After locating the line that contains "[00:04:32.90 to 00:04:33.80]", transcribe exactly that line and each one after it until the data ends, skipping pictures.

Data items
- Opening Delimiter -

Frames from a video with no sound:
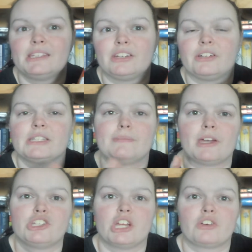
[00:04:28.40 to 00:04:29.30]
series by
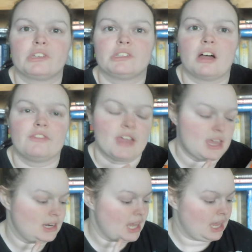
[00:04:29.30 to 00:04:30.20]
Jay Kristoff
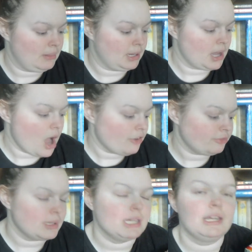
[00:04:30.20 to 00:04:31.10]
and Amie
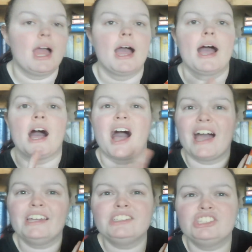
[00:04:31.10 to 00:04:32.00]
Kaufman.
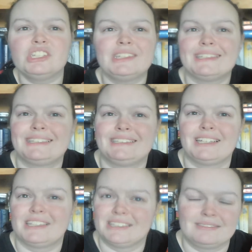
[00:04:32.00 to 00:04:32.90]
I just,
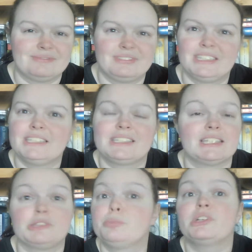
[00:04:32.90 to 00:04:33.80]
this,
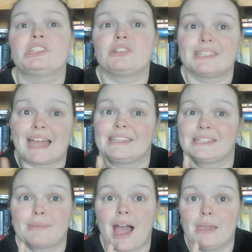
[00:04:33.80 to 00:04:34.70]
this book series had
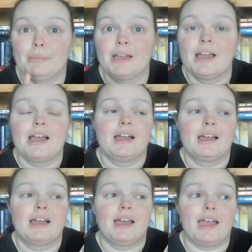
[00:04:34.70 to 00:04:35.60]
some hype
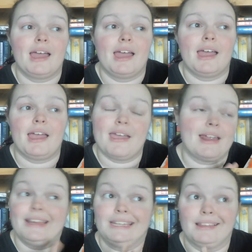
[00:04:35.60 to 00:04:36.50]
and
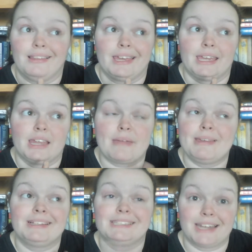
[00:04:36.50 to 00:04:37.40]
I didn't like it. I
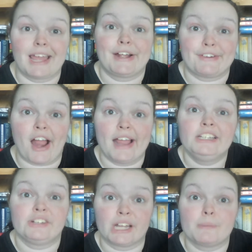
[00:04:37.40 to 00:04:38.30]
mean, did I cry
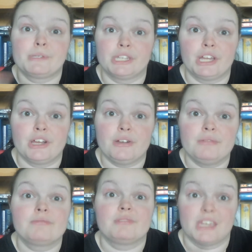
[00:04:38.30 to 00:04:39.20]
during Obsidio?
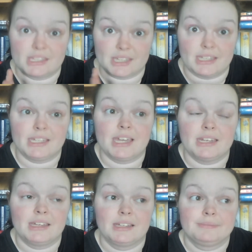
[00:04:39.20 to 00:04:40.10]
Yes, I did.
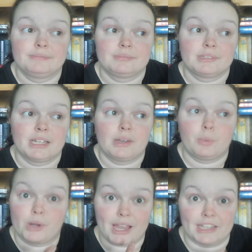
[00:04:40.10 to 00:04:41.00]

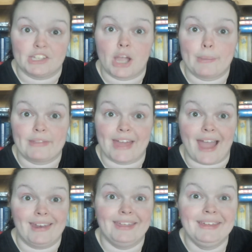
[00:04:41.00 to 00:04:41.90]
We're not going to talk about that.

- Closing Delimiter -

Exercise result:
[00:04:32.90 to 00:04:33.80]
this,
[00:04:33.80 to 00:04:34.70]
this book series had
[00:04:34.70 to 00:04:35.60]
some hype
[00:04:35.60 to 00:04:36.50]
and
[00:04:36.50 to 00:04:37.40]
I didn't like it. I
[00:04:37.40 to 00:04:38.30]
mean, did I cry
[00:04:38.30 to 00:04:39.20]
during Obsidio?
[00:04:39.20 to 00:04:40.10]
Yes, I did.
[00:04:40.10 to 00:04:41.00]

[00:04:41.00 to 00:04:41.90]
We're not going to talk about that.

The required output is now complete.